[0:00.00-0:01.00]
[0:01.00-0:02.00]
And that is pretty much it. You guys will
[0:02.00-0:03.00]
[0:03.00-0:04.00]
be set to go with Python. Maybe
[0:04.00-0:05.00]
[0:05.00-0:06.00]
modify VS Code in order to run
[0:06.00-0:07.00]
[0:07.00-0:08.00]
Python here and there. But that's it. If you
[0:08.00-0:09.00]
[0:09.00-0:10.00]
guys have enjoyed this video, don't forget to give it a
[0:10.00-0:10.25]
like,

* * *

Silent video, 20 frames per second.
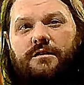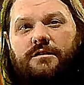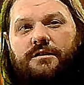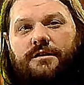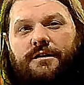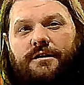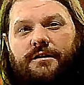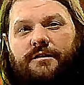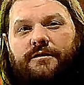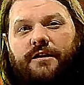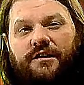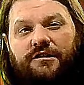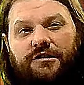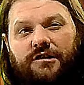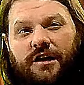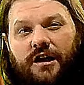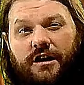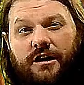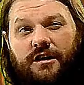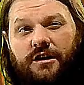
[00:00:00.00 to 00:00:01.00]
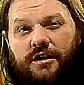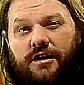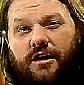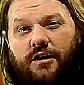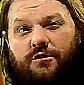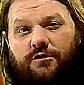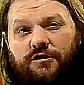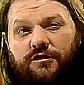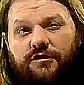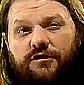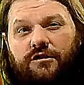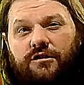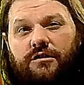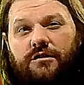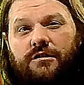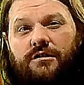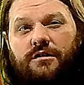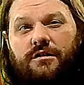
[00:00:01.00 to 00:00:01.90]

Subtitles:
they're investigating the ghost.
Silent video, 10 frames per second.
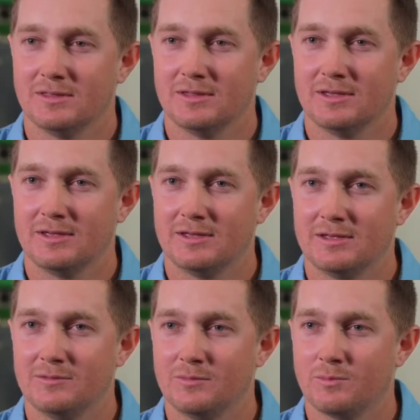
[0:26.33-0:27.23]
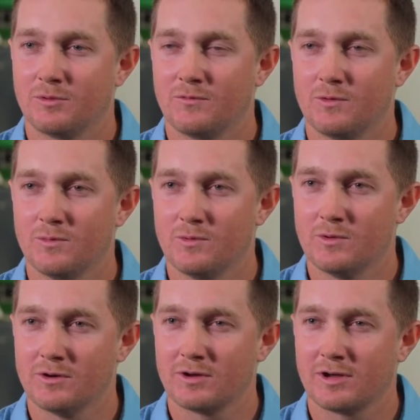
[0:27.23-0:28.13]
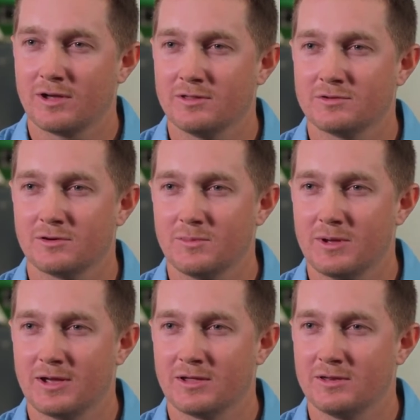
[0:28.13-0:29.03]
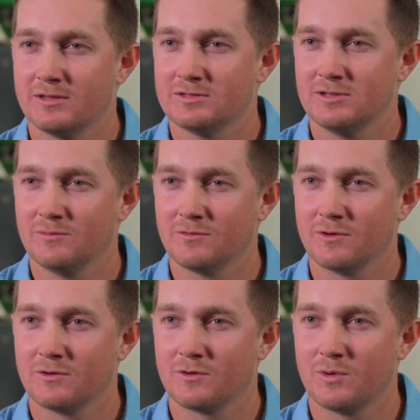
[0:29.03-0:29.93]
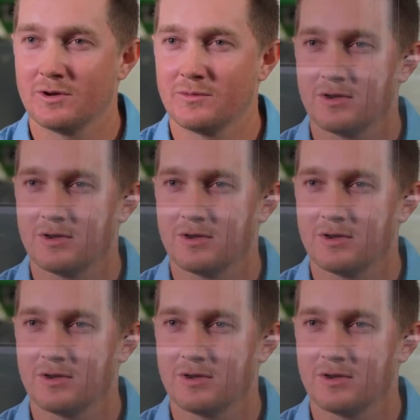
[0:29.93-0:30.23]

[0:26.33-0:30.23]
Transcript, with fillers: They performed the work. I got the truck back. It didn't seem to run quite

* REQUIRED ACTION
The lines above that include "second" should each be listed.

* EXERCISE RESULT
Silent video, 20 frames per second.
Silent video, 10 frames per second.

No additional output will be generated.